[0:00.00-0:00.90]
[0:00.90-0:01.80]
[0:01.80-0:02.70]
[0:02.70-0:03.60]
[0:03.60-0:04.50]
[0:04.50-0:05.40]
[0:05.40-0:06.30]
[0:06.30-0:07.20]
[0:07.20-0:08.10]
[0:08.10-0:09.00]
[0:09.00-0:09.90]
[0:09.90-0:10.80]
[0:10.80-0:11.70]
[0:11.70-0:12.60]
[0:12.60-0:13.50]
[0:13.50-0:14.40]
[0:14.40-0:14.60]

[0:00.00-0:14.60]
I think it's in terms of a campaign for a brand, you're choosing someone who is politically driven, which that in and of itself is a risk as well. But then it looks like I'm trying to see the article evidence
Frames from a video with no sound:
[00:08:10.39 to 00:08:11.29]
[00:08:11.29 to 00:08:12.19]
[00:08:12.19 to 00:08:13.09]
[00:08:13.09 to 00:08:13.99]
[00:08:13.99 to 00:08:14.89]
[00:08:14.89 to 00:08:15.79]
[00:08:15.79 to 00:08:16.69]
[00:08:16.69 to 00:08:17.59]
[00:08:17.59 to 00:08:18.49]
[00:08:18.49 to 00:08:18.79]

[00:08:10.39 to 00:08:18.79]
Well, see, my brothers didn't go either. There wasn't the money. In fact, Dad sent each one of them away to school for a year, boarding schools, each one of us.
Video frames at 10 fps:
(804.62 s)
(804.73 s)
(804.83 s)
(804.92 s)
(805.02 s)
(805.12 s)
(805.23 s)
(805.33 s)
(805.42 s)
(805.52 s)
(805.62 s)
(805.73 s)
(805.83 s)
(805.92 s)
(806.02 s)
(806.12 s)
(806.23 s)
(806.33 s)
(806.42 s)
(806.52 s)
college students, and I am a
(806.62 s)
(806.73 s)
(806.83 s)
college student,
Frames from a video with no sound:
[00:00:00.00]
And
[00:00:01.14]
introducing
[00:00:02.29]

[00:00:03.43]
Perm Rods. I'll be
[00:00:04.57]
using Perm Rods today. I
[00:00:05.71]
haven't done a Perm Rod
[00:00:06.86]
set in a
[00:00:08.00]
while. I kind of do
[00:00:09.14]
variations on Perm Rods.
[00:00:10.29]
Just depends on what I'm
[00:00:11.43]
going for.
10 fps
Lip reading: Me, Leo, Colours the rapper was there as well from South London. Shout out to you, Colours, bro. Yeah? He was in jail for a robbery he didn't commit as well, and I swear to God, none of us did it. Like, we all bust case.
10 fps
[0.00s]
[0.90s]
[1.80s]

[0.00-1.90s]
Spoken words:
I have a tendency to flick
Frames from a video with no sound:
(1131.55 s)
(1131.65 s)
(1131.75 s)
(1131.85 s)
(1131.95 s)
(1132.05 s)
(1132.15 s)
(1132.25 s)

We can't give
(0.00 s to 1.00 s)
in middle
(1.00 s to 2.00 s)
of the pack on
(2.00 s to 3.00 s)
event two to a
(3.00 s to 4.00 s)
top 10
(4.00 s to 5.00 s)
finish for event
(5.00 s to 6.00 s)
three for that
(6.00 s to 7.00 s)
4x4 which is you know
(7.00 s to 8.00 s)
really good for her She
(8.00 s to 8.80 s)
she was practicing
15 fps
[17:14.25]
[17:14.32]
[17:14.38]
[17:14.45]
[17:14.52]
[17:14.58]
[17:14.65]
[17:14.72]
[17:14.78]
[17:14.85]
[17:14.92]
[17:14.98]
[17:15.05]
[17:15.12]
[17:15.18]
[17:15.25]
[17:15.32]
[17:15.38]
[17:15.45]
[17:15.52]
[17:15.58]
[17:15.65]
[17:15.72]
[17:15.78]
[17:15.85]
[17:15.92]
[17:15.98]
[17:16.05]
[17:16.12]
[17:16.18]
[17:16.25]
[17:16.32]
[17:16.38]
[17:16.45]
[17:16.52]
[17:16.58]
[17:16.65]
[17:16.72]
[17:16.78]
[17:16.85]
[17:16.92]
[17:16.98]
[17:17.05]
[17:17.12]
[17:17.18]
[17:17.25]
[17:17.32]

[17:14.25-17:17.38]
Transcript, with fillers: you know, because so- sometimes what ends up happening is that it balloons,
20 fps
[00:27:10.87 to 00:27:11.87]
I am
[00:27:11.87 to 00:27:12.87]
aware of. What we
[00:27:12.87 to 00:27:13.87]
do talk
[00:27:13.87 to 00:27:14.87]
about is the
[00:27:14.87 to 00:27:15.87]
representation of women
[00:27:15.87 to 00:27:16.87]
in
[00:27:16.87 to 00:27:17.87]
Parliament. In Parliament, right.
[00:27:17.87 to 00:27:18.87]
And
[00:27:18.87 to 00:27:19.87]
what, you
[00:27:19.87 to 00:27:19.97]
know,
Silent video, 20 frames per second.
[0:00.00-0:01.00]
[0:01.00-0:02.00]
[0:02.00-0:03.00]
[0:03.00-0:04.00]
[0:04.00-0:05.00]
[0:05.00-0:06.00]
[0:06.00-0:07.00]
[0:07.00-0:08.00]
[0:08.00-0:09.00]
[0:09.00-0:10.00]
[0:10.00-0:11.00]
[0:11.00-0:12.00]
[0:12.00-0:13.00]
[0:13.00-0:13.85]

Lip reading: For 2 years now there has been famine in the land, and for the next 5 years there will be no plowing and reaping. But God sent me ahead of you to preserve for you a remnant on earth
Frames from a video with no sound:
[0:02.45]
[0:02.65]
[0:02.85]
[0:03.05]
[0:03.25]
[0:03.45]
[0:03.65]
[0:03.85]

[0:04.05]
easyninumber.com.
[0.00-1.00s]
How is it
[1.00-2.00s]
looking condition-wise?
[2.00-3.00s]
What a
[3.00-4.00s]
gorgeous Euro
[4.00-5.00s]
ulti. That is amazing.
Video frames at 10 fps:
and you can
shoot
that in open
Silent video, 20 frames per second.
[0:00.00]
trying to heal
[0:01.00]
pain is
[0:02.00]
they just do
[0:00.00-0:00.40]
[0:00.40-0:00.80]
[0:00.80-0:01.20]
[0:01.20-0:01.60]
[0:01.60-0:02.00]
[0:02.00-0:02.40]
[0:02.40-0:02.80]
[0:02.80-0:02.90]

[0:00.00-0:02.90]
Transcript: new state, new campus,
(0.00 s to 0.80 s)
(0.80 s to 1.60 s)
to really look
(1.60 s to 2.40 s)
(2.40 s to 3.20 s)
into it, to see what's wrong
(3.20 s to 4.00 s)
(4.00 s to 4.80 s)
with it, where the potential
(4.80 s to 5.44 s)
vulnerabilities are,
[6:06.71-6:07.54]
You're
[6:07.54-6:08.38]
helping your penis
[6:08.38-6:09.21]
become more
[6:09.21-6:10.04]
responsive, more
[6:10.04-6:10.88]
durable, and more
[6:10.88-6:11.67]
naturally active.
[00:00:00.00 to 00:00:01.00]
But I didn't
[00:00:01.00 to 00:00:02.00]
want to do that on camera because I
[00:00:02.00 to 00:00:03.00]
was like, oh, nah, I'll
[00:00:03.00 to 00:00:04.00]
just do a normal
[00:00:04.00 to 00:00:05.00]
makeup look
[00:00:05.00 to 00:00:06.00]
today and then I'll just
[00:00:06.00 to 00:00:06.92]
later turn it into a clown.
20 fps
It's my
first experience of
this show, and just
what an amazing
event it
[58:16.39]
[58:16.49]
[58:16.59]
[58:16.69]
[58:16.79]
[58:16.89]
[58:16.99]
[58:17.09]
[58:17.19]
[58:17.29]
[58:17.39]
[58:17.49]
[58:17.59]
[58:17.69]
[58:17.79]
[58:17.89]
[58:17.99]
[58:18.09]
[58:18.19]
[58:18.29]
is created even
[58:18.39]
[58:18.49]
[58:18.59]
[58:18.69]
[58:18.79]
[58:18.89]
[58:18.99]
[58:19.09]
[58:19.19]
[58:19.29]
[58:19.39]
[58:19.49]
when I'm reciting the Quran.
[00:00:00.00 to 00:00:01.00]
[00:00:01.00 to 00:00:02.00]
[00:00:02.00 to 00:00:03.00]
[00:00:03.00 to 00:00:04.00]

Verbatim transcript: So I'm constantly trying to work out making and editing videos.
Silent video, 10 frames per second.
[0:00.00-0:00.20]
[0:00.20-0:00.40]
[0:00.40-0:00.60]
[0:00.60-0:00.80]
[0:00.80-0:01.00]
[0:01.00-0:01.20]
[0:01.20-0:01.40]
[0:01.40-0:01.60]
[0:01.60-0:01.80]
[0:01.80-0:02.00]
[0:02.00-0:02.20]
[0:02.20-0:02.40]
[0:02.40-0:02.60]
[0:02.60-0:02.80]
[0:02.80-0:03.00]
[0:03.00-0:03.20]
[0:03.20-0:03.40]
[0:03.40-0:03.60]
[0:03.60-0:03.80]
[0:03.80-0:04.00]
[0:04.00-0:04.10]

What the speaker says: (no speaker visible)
══════
Action item. Print every line from the one that contains "[0:03.40-0:03.60]" to the end of the records, exactly as written, and nothing more.

Answer area.
[0:03.40-0:03.60]
[0:03.60-0:03.80]
[0:03.80-0:04.00]
[0:04.00-0:04.10]

What the speaker says: (no speaker visible)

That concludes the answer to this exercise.